Dear Author…You might try www.agentquery.com
As interesting as your book sounds, I don’t believe I would be the best agent to represent your work.
I realize it is difficult to judge your potential from a query.
So, um, why do many agents want only a query letter, no sample pages, no chapters?
I have to pass on many interesting projects due to time constraints (much like you have to choose only one or two books at a bookstore, even though there are a lot of good ones.)
I like the appeal to me as a reader (though can’t remember the last time I stopped at two…). But it’s still a rejection! Aaaaiiiiiii!!!
While I found your query intriguing I’m afraid I wasn’t sufficiently enthusiastic to ask for more at this time.

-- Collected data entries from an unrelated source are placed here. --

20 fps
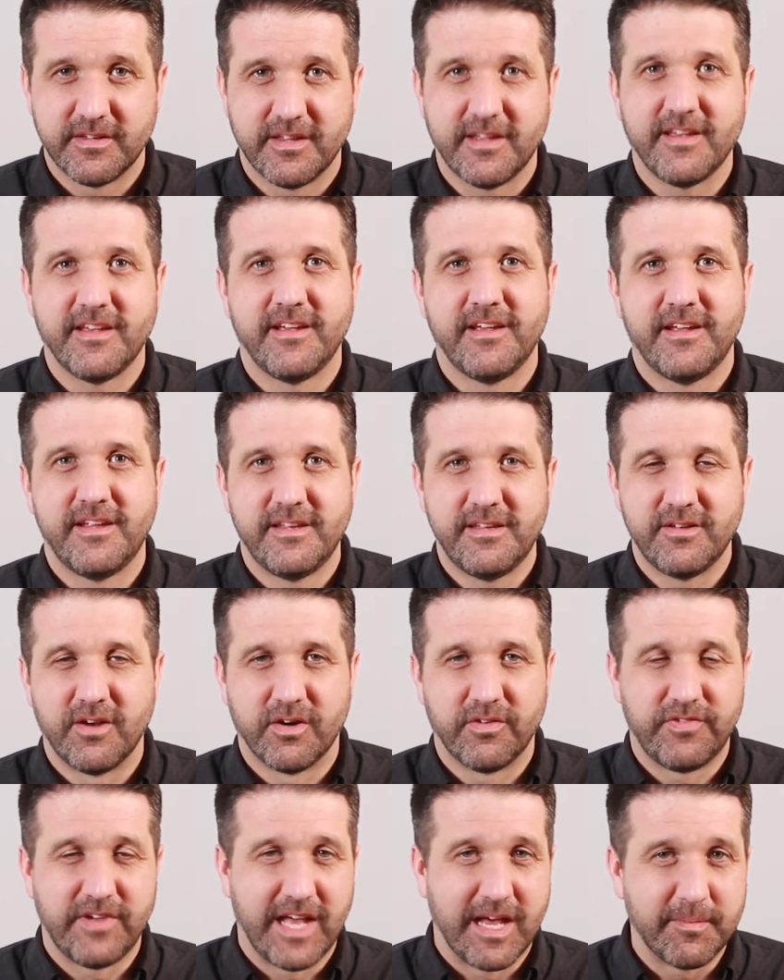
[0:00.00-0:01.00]
And in
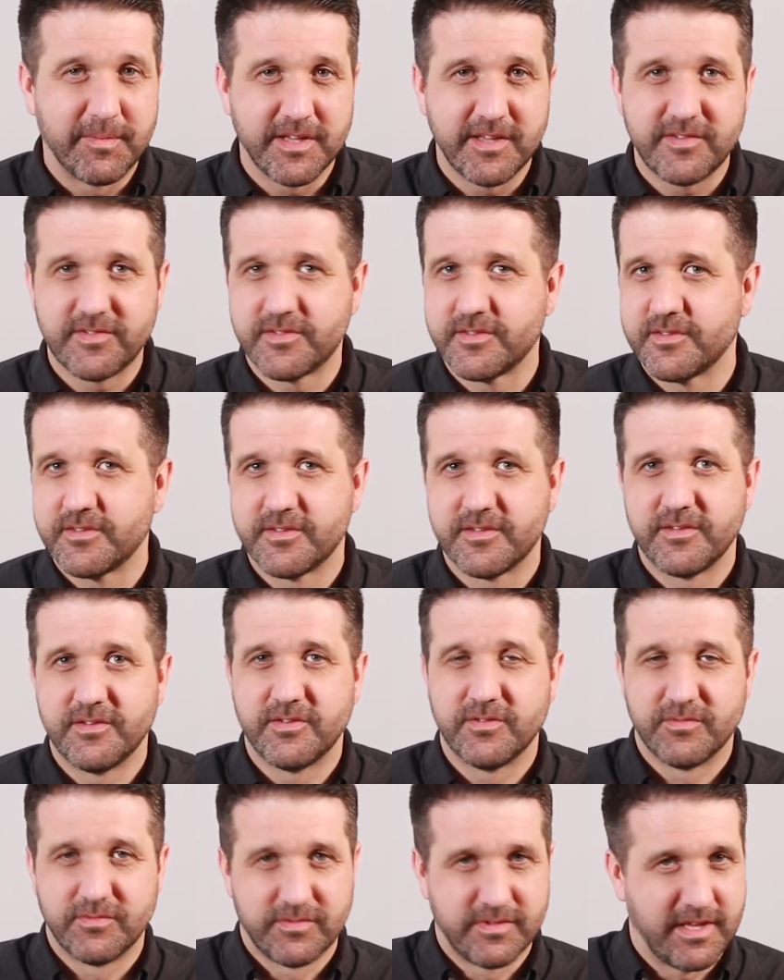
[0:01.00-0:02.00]
our families,
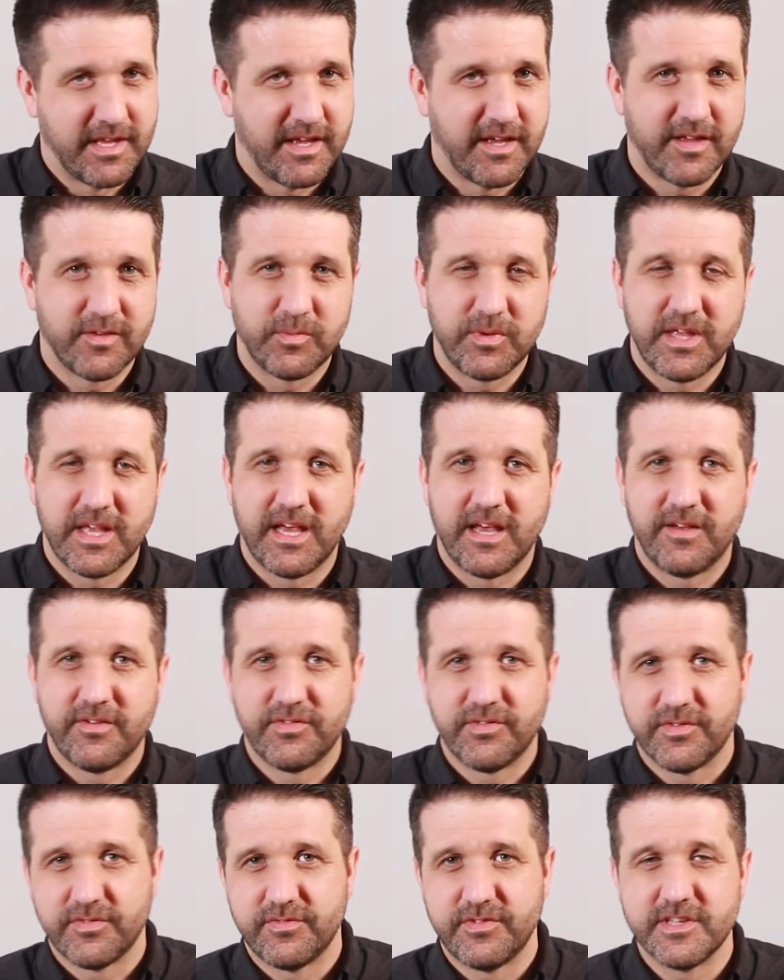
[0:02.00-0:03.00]
yeah, we
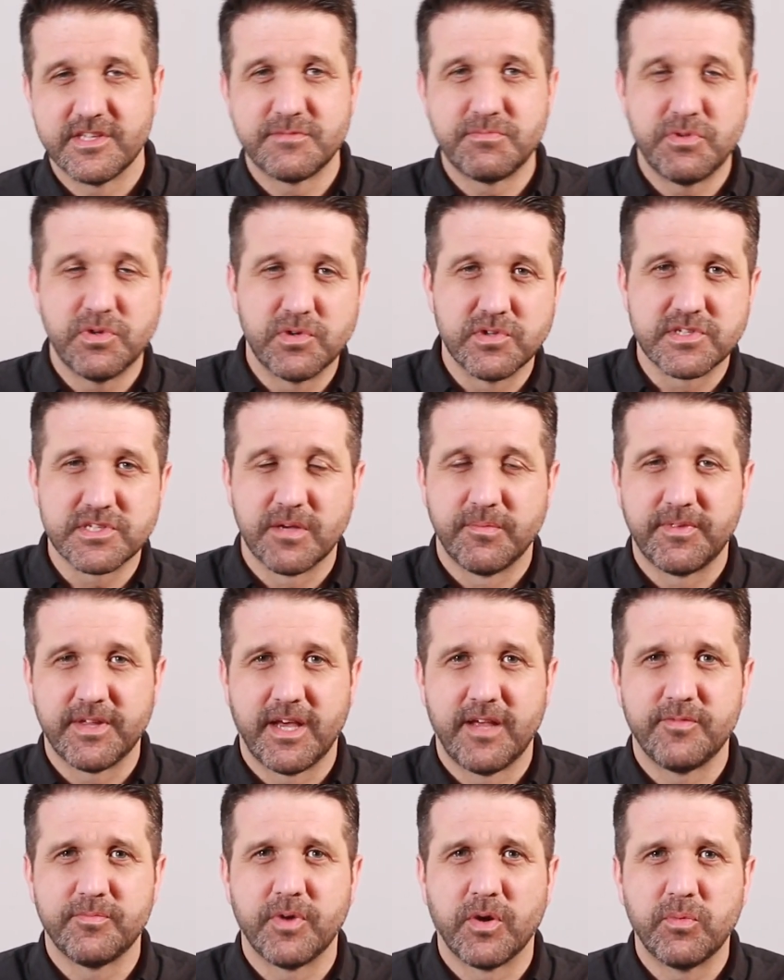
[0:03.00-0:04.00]
have disputes
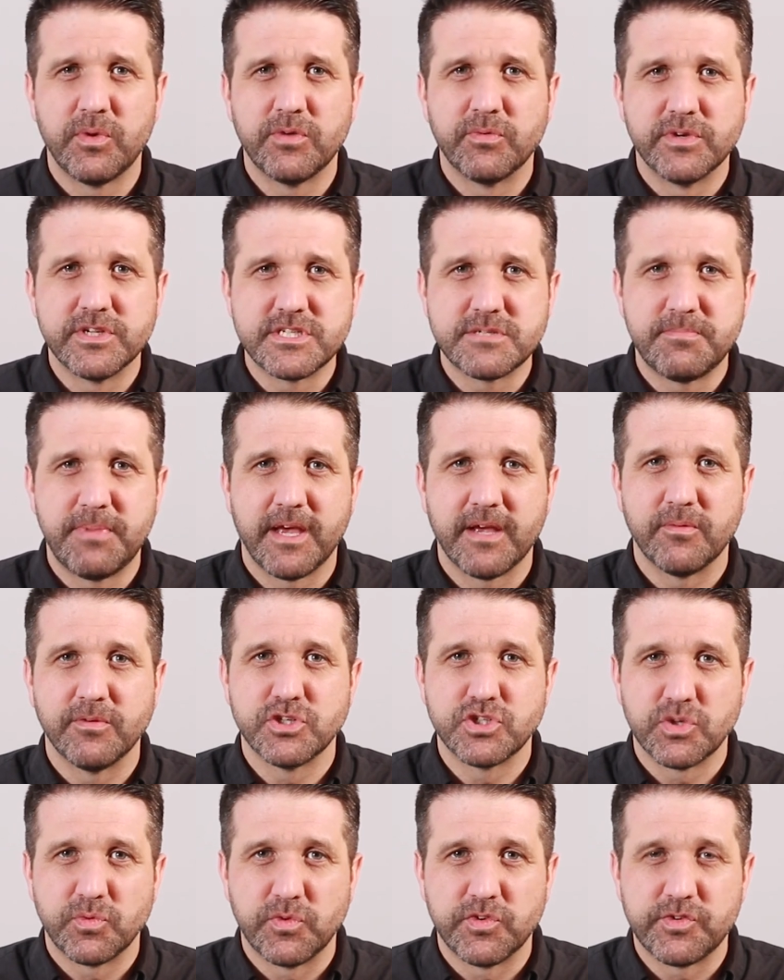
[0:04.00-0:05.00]
sometimes, but we
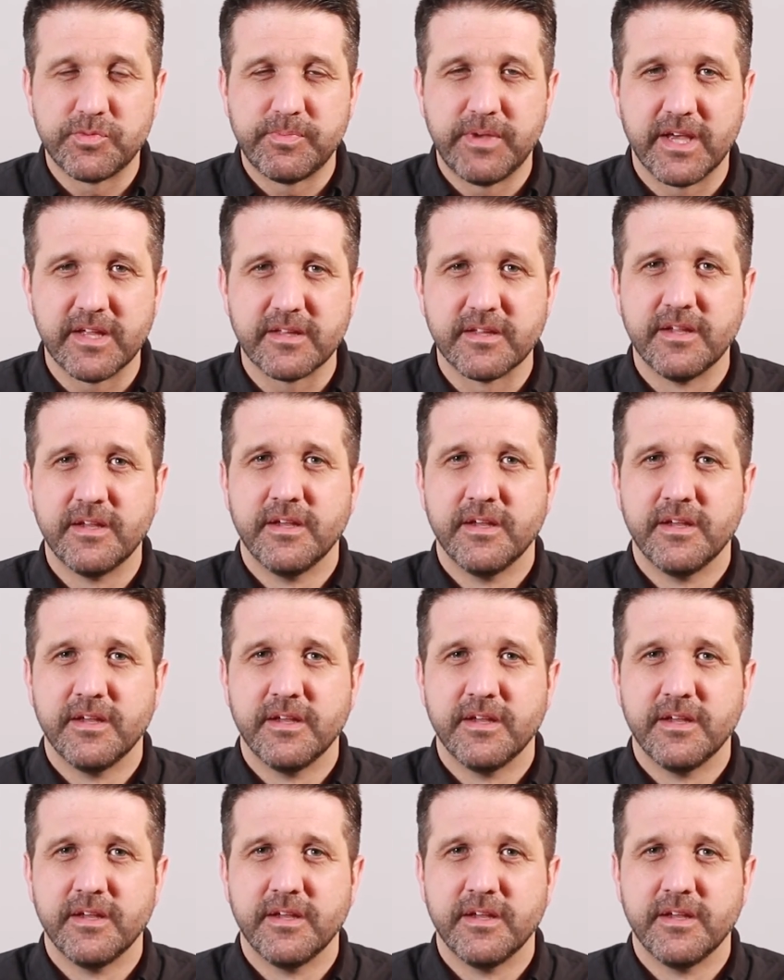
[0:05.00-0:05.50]
should respect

There’s that oxymoron thing again.
I’m sorry to say that I don’t feel we could represent this for you successfully because of the fluctuations in the publishing marketplace. The publishing business has been erratic since the early part of 2001, when most publishers took a big fall in sales.
The market for fiction has been smaller and smaller, and thus publishers and editors have been buying less novels that might be considered “mid-list”–and they’re buying darker material.
Sales since 1999 have been mixed, and, specifically, 2001 showed a tremendous drop in the sale of fiction.
Since then, book chain business has been soft, with yearly increases of two to four percent, but more from nonfiction than fiction–and with a rise in the sale of juvenile and young adult books.
Generally speaking, this means that bookstores and such outlets as Walmart & Costco are selling more copies of a limited number of books, often and not surprisingly by established best-selling authors.
I really hate query letters that start with hypothetical questions…
Oops. Forgot to turn on my telepathic communicator that morning. (My query letter probably sucked anyway; it was only my third or fourth try at getting it right.)
Thank you for giving us the opportunity to consider your work.